GitHub tag matching #103

16Martin · 2024-11-16T12:48:06Z

This PR addresses #99 and introduces code intended to replace the current combination of get_github_info() followed by get_matching_tag() which exists only in capycli.bom.findsources.

This approach first tries to match a tag using the original get_matching_tag(). If all the guessing does not yield any results, the algo implicitly falls back to analyzing each tag with get_matching_tag().

16Martin · 2024-11-16T13:27:43Z

I cannot make the unittest work.

In test_find_golang_url_github() (https://github.com/sw360/capycli/blob/main/tests/test_find_sources.py#L329-L339) we expect the result of find_golang_url() to be 'https://pkg.go.dev/github.com/opencontainers/runc'. I do not understand this.

find_golang_url() has essentially two ways to set source_url, the variable that it ultimately returns:

if len(split_version) == 3, in this case the source_url would contain /archive/
in any other case source_url is set to the result of get_matching_tags, which is mocked to 'https://github.com/opencontainers/runc/archive/refs/tags/v1.0.1.zip', which also contains /archive/
Every non-empty result of get_matching_tag() ends with .zip

How and why does this test work?

As a user, I would not feel good about getting https://pkg.go.dev/github.com/opencontainers/runc as a source URL, but maybe the variable names are misleading?
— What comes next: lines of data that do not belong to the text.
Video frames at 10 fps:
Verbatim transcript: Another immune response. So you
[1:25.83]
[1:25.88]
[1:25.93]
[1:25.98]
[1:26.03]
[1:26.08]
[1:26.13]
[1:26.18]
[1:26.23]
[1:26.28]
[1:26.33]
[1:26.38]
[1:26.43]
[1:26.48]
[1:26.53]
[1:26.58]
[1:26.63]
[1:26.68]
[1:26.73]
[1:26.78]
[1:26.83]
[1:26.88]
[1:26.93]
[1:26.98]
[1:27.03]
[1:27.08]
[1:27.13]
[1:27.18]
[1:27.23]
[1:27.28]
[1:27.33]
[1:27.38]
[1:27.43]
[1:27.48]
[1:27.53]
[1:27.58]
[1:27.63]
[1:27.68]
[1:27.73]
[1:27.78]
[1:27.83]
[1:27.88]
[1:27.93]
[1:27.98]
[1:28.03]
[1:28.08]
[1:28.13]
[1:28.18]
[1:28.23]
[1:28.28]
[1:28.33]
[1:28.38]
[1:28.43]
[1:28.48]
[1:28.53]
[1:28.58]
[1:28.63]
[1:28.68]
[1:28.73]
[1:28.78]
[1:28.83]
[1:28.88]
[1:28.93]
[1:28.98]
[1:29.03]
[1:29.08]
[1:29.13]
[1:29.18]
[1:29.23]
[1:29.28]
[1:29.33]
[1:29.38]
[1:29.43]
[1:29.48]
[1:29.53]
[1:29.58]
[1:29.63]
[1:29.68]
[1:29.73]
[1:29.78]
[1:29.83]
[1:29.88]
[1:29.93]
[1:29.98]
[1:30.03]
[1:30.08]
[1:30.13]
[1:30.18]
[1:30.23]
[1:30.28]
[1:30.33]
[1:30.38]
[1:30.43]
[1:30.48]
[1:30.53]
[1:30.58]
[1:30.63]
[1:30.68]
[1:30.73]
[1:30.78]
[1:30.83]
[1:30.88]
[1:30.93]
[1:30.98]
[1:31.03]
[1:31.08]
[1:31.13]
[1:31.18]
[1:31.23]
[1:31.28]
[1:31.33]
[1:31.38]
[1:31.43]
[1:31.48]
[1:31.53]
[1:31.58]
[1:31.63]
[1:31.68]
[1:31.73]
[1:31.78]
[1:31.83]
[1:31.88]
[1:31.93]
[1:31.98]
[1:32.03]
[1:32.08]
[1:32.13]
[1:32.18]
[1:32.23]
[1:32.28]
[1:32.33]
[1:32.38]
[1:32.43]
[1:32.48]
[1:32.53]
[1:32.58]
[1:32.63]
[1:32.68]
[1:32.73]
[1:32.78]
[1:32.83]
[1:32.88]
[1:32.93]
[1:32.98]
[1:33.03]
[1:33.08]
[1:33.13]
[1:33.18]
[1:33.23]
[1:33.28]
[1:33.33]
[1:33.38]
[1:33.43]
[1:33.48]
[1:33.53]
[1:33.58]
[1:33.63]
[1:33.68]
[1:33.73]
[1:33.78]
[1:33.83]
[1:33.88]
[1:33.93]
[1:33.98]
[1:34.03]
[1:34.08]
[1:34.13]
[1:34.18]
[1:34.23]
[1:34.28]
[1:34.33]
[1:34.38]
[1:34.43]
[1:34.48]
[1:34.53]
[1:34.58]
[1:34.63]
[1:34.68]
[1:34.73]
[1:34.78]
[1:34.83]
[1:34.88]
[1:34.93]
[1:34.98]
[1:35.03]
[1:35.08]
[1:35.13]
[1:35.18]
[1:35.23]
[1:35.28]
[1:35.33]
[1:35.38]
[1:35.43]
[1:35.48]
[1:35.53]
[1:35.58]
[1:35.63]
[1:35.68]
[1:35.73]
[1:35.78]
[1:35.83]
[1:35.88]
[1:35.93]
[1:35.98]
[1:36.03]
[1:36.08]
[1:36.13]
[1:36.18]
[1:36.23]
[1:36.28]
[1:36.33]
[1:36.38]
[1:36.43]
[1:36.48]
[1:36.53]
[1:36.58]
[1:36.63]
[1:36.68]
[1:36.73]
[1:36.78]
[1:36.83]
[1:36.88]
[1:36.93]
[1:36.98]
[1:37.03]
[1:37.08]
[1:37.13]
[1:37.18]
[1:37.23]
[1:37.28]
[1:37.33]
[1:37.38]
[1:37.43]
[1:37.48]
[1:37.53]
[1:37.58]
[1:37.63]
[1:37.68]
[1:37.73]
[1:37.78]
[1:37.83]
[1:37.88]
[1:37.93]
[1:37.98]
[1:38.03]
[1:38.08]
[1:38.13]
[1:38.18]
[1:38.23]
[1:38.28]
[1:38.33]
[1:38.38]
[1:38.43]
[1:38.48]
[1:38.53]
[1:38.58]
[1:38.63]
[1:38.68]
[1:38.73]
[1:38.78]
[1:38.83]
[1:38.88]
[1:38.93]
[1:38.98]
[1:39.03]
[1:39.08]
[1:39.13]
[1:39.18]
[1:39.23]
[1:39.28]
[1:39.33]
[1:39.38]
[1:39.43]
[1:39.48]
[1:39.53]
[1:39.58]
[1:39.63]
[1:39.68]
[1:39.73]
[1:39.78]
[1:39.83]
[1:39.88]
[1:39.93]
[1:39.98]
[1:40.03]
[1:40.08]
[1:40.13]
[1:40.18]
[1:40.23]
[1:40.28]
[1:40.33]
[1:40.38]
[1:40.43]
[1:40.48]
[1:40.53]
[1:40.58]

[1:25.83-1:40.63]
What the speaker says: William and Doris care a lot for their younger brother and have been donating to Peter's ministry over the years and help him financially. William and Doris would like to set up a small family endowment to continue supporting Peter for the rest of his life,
16Martin · 2024-11-18T23:29:11Z

Found it. The order in which the unittest sets up its mocks does not match the mock naming.
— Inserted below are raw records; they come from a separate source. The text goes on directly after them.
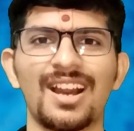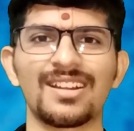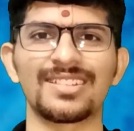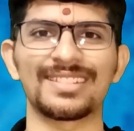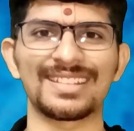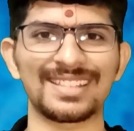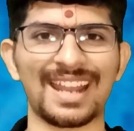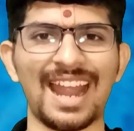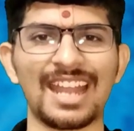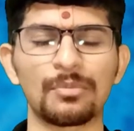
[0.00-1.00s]
uh, in Ace
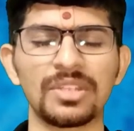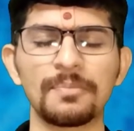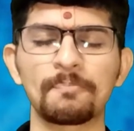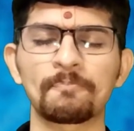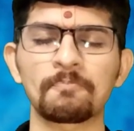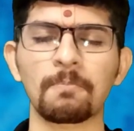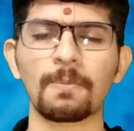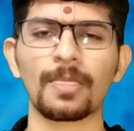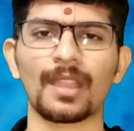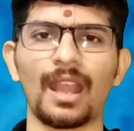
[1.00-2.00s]
Academy,
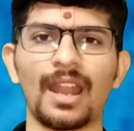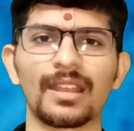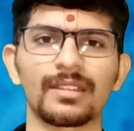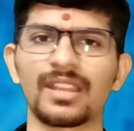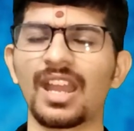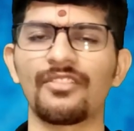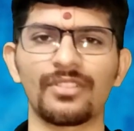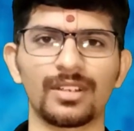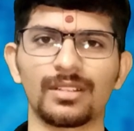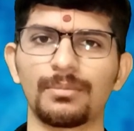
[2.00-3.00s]
and they
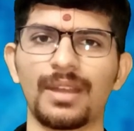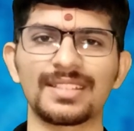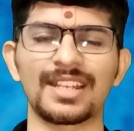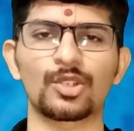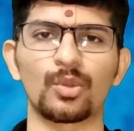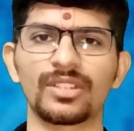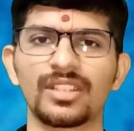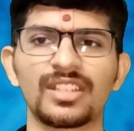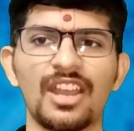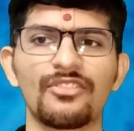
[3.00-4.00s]
have, um, as I told,
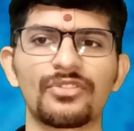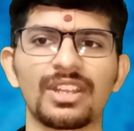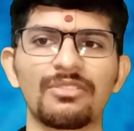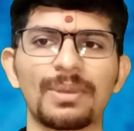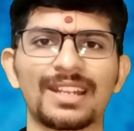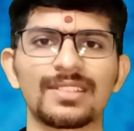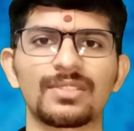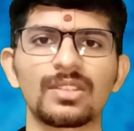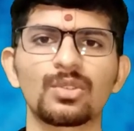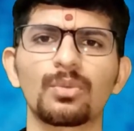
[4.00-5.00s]
they have free
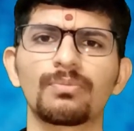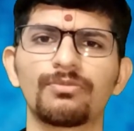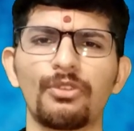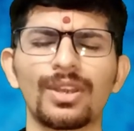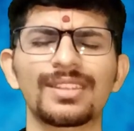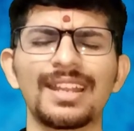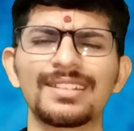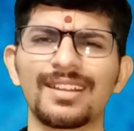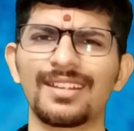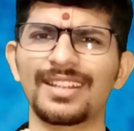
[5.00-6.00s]
practice test. So, for
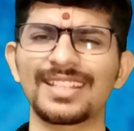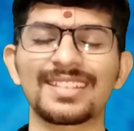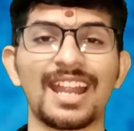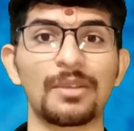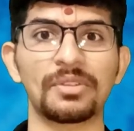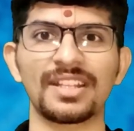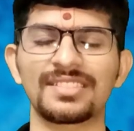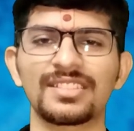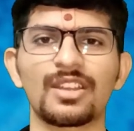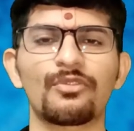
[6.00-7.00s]
that, Ace Academy
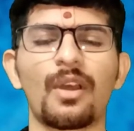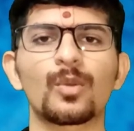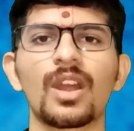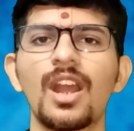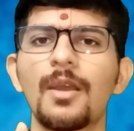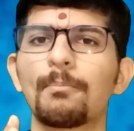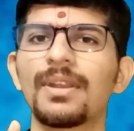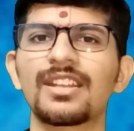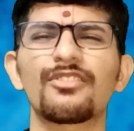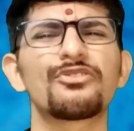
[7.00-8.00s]
test series I found,
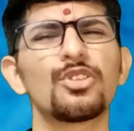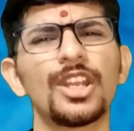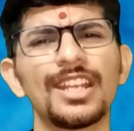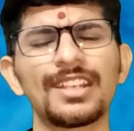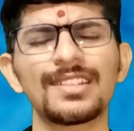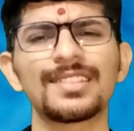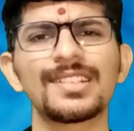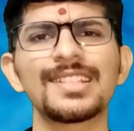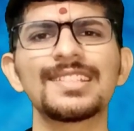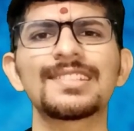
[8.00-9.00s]
but full length test
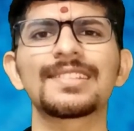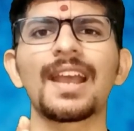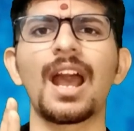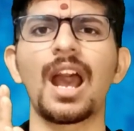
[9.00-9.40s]
series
16Martin · 2024-11-19T17:58:01Z

Some functionality has been moved to protected methods in order to split the task into smaller, more focused parts. There is only one new public method: FindSources.version_to_github_tag().

The core of this PR are the lines in https://github.com/sw360/capycli/blob/martin/fix-github-tag-matching/capycli/bom/findsources.py#L278-L290:

While the current approach first fetch all tags that belong to a specific project and then passes the full list to get_matching_tag(), this new approach calls get_matching_tag() for each tag for each page of tags. As a result, if the new tag-guessing does not yield any matches,, the algo will match (or not match) the same tag the current approach matches.

The most important additions are lines 290 and following. If get_matching_tag() was unable to match the version to the tag, the logic generates eight possible candidates from the version and then checks if any of these candidates exist in the repo, before moving on to the next tag in the list.

The logic to create the candidates is (to some extend) the inverse of to_semver_string(). The idea is that if any of these candidates exists, get_matching_tag() would yield a positive match. The logic generating the candidates is to some extend the inverse of to_semver_string().

The algo then looks for each candidate in the current result-page and if that local lookup does not yield a match, then the algo queries the GitHub API and specifically asks if a tag with the candidate's name exists. If we can find a match through either of these two lookups, we use that match and stop the search.

With my BOMs, I notice a tremendous speedup. On average the guessing part finds a positive match immediately on the first results page. If it doesn't the API query is successful. Using my BOMs, the algo never fetches the second page of tags from GitHub.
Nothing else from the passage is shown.